2000 yrs later, we've only slightly restated that train of thought.
“If only HP knew what HP knows, we’d be three times more productive." then-CEO Lew Platt, of HP
Platt's quote is touted as key to the explosively growing field of knowledge management or "KM", proving that all humanity can, will and does miss it's own, prior points.

What IS the obvious point? If we marry together the lessons attributed to Caesar, Darwin & Shewhart//Deming, we get: 
"If we all continuously learned & shared just how little we all need to share, in real time, in order for our nation to CREATE faster/leaner/better culture ... then we'd never have to worry about our Democracy." RGE :)
It seems obvious that we can't separate learning & creating ... except by dying. 

Our REAL, not just nominal, question is how to scale up the product of GROUP_LEARNING x GROUP_CREATING.

Any ideas about new methods that would allow us to create more of that "product?" 

We are NOT constrained by a net lack of knowledge.

Rather, we're lacking methods for letting ourselves sample enough KNOWN options. Worse, we have known option-exploring methods, but lack methods for allowing ourselves to apply distributed use of those subclasses of known methods, whether little or widely known. 

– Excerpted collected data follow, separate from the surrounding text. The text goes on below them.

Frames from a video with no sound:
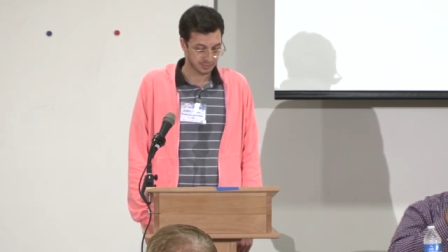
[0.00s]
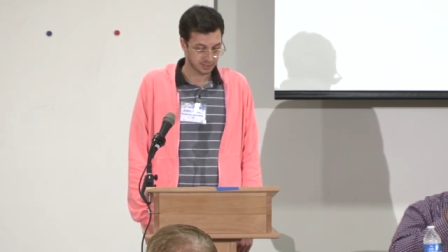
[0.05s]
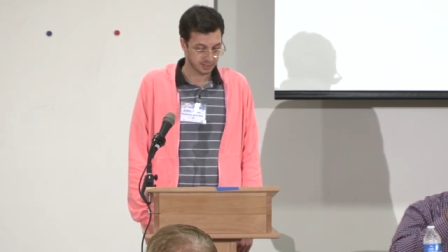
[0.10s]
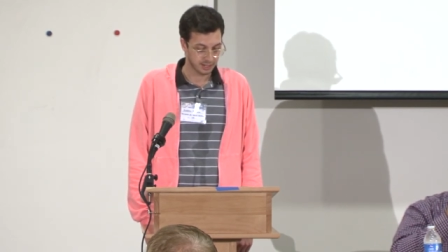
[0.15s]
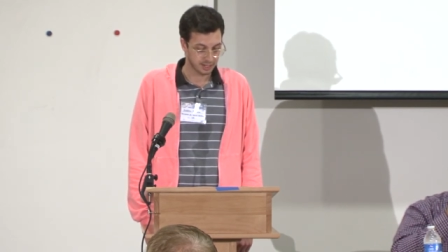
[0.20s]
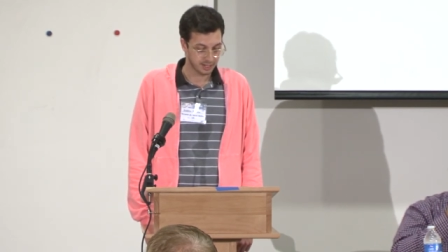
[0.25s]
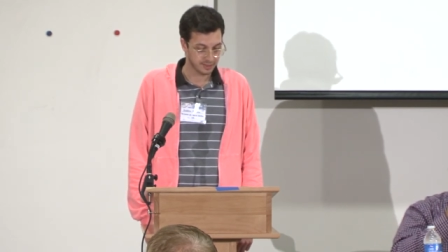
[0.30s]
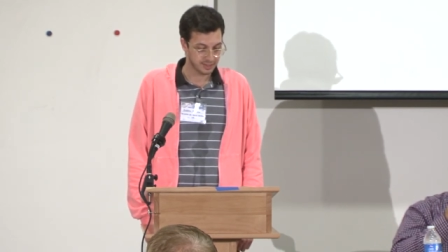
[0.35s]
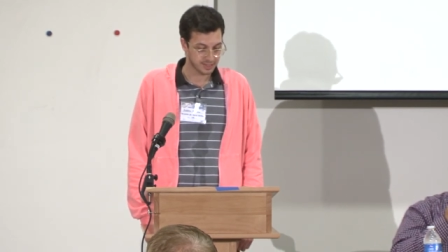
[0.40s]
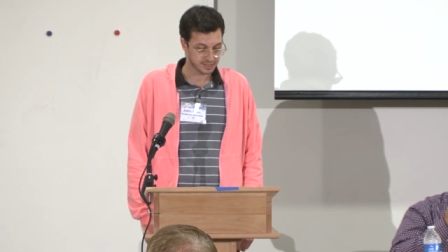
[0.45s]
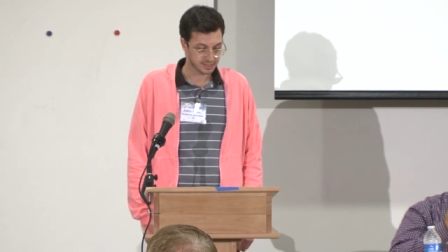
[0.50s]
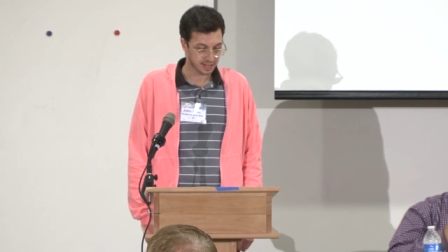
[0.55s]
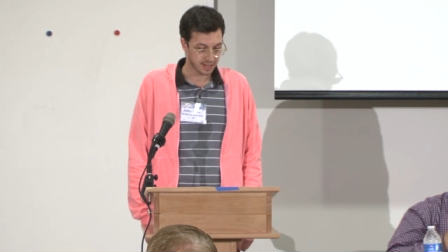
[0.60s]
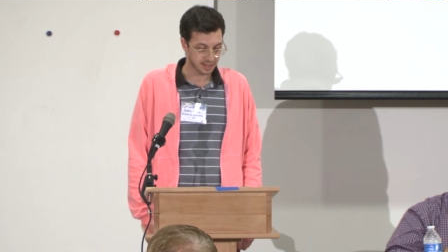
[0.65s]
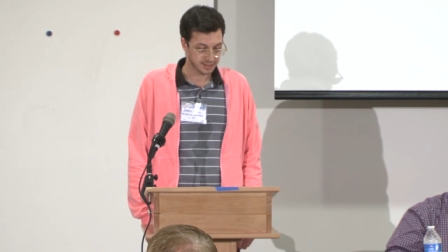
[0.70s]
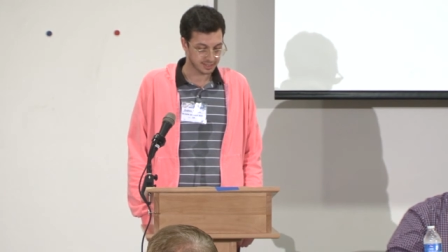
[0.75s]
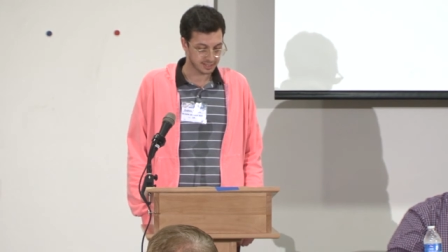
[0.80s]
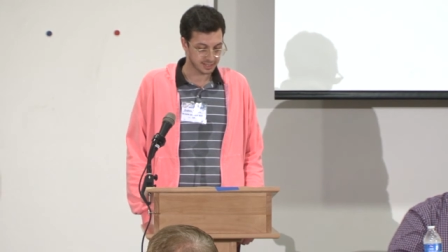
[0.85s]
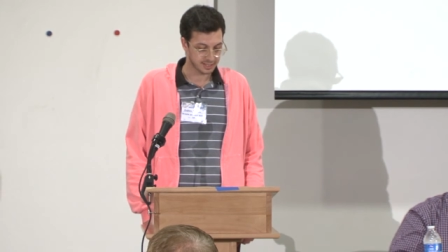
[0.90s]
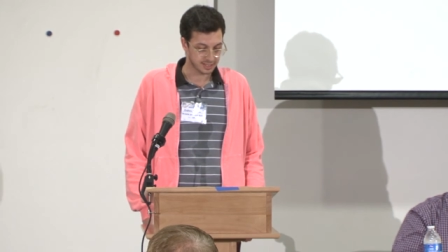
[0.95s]
In this
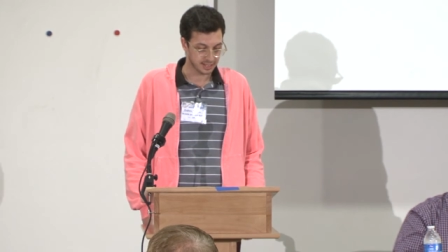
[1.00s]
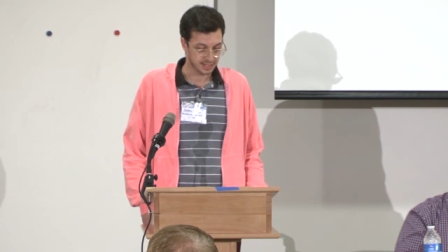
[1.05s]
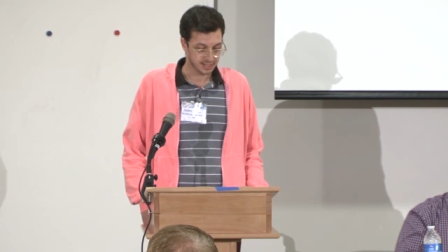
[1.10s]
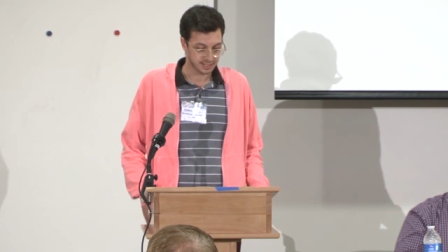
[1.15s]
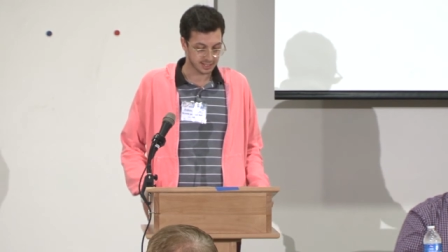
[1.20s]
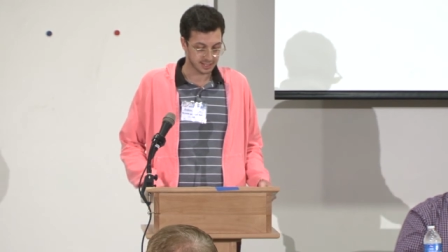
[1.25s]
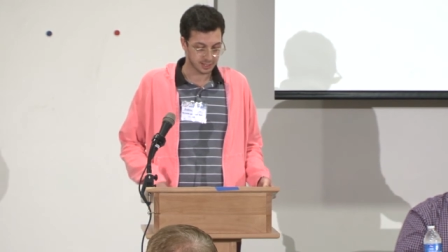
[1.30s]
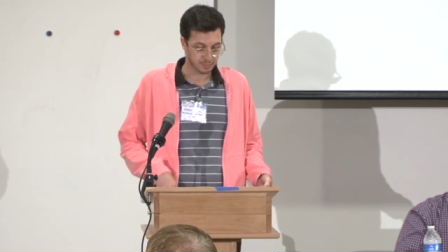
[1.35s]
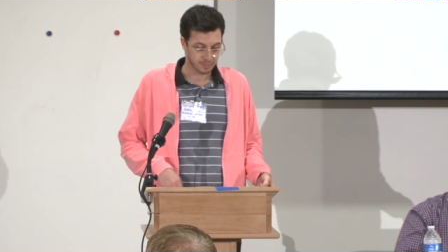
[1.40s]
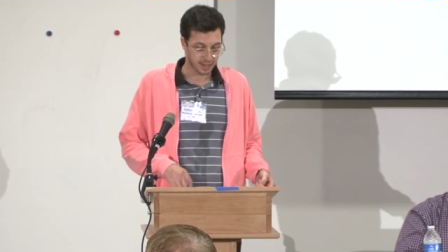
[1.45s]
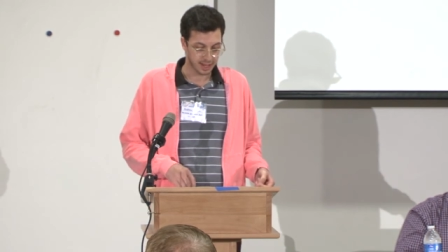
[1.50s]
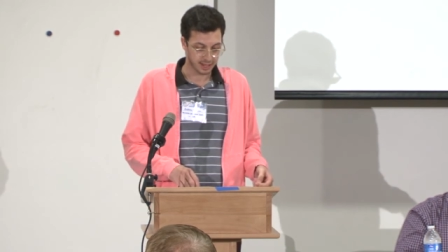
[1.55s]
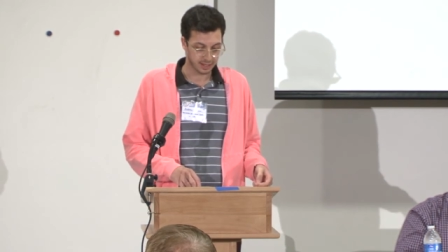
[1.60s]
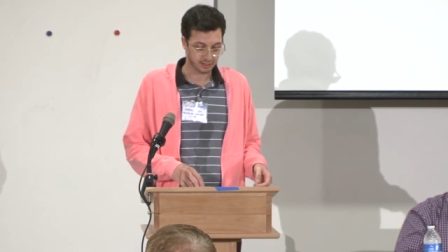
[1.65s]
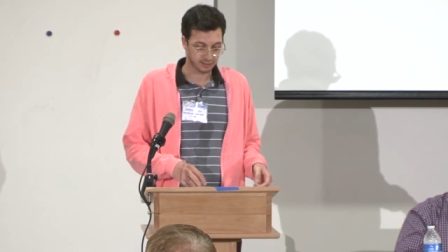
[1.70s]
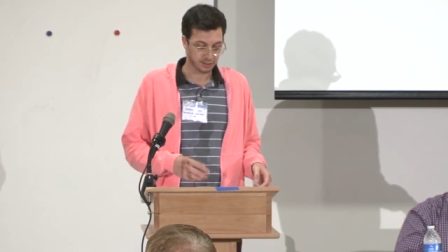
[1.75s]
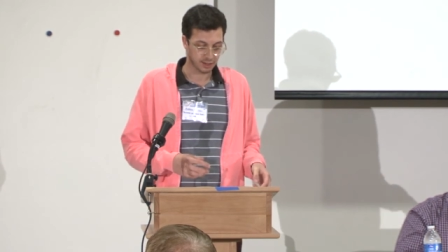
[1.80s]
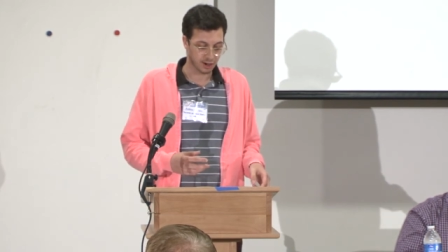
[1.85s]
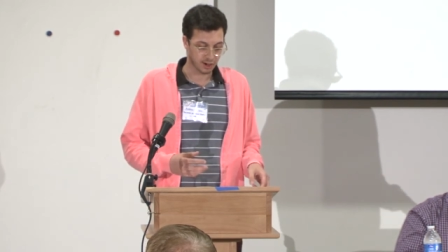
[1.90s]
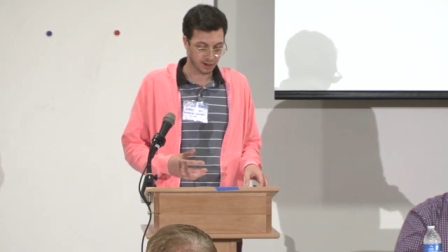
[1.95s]
case, it's easy to peg a
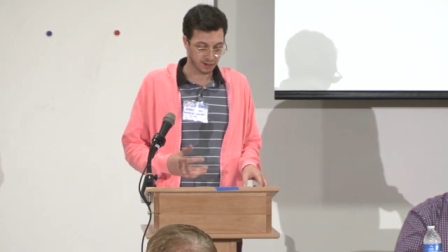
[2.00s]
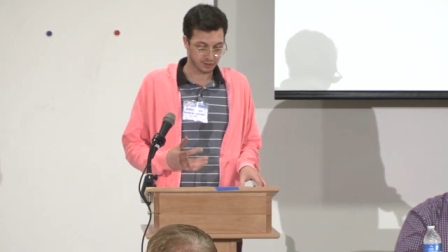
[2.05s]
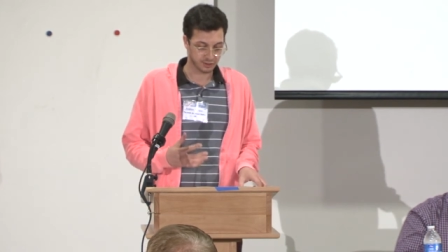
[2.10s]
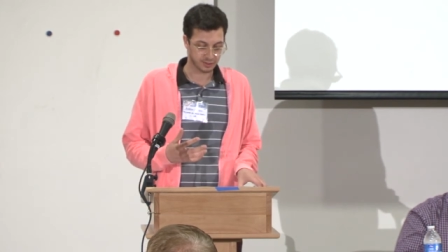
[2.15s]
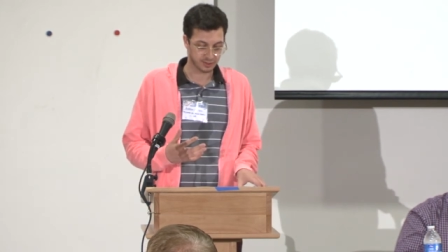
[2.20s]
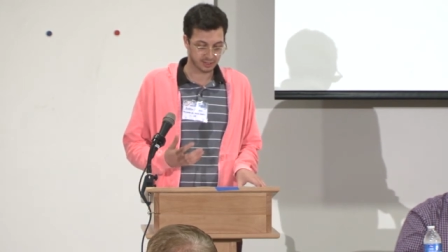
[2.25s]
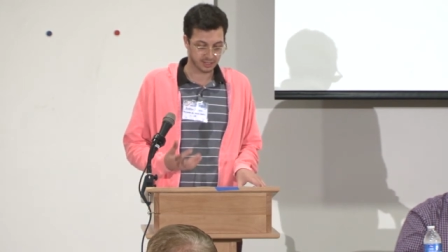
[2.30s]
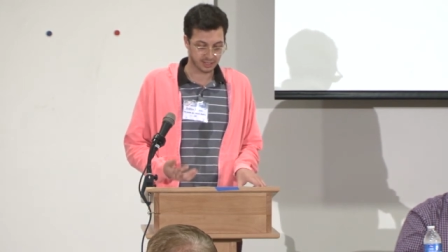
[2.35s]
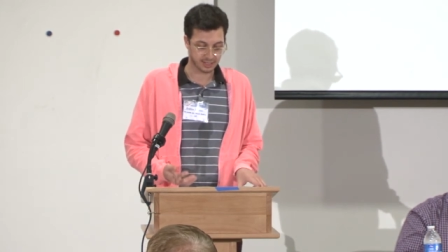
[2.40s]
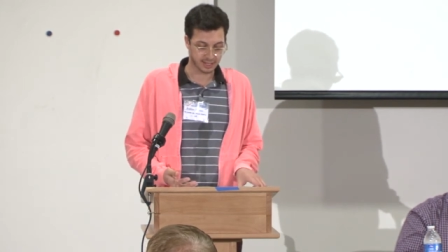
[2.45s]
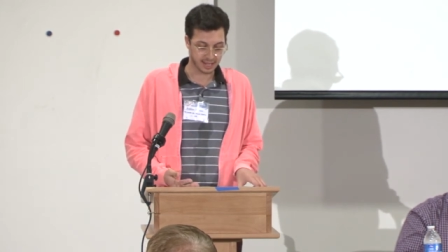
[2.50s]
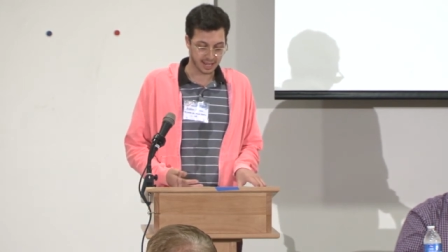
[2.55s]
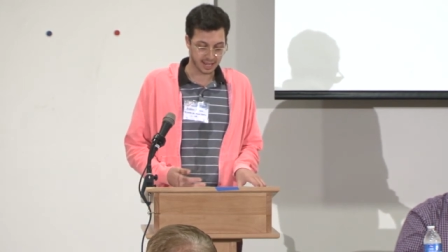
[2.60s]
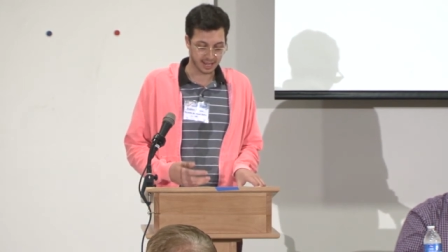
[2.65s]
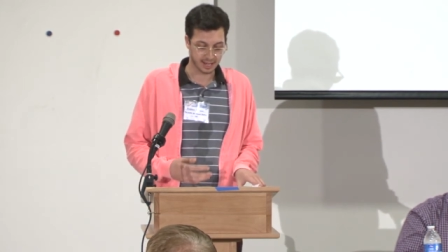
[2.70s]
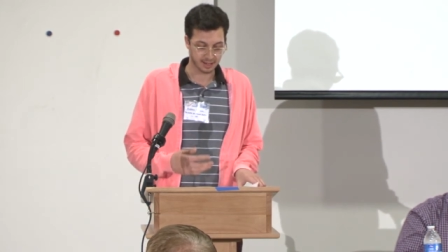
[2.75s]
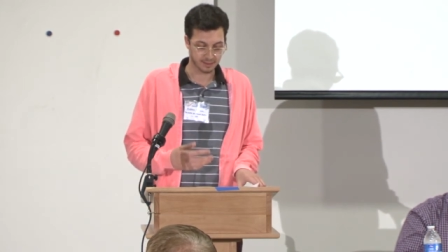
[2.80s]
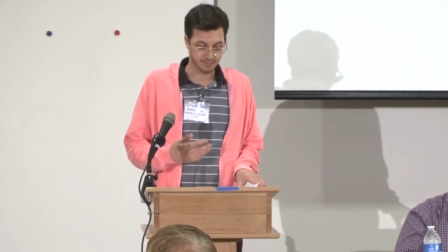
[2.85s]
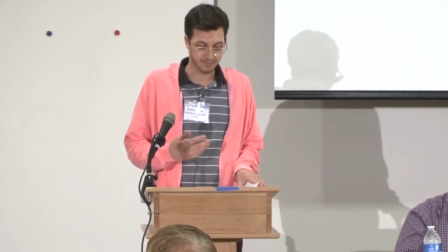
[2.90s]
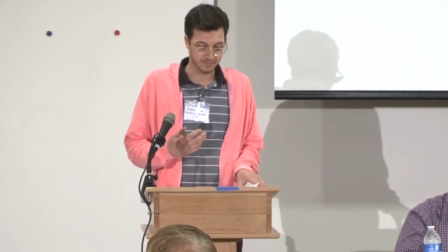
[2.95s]
large
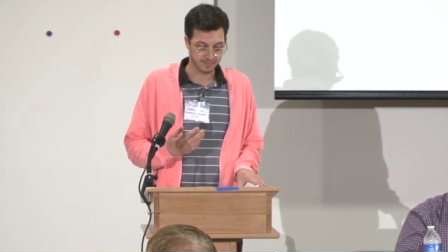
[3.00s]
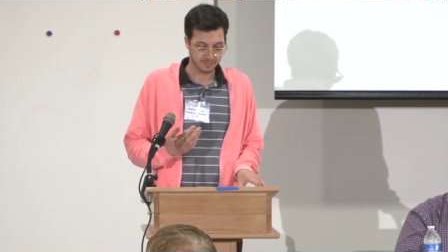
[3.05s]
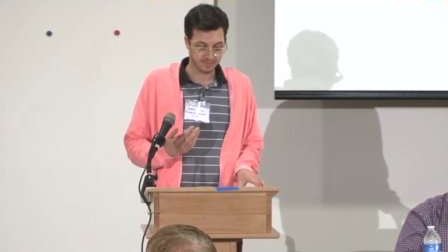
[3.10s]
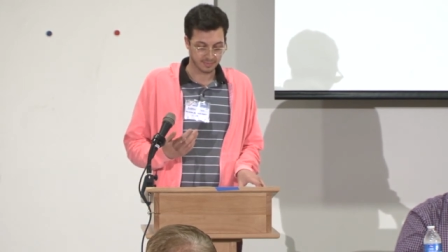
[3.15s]
gay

The outcome is that our population is in the same situation as HP's staff was 20 years ago. The US electorate is overflowing with knowledge and practiced methods ... and lacks only a few extra submethods for triggering exploration of national options. Those options can be better explored WITH an ongoing cascade of parsing methods, from best known methods (if they still apply to a non-recognizable pattern, or new context), to desparately_random trial & error.

The more I ponder this, the more our current Democracy reminds me of a patient with Parkinson's disease. Those patients can initially DO most things if prompted by triggering cues, but progressively suffer from declining ability to self-trigger their own voluntary actions. Their symptoms start with difficulty triggering physical movements, and progress to inability to trigger voluntary thoughts, and eventually even autonomic impulses such as breathing.

The evolved operations of vertebrate behavior-motor physiology reveal sub-parts of the basal ganglia as critical brain structures which "gate" all the inter-dependency circuits allowing conditional behavior of individuals.

The factors gating the more distributed functions of a human culture are not specific cultural ganglia. Rather, they are the distributed checks & balances we attempt to maintain, and the sub-methods we employ for creating, KEEPING and extending necessary cultural checks and balances.

We always need NEW METHODS, for tuning and adding to our repertoire of checks and balances, the operations we depend upon in order to explore our emerging options.

The only thing we know for sure about choosing the policy-formation methods we need is that they must help us steer - faster/leaner/better - through the unpredictable obstacle course that we loosely call "succeeding contexts."

Does that help? What core methods can we employ MORE of, in order to create, KEEP and extend the distributed checks and balances which we continuously need MORE of?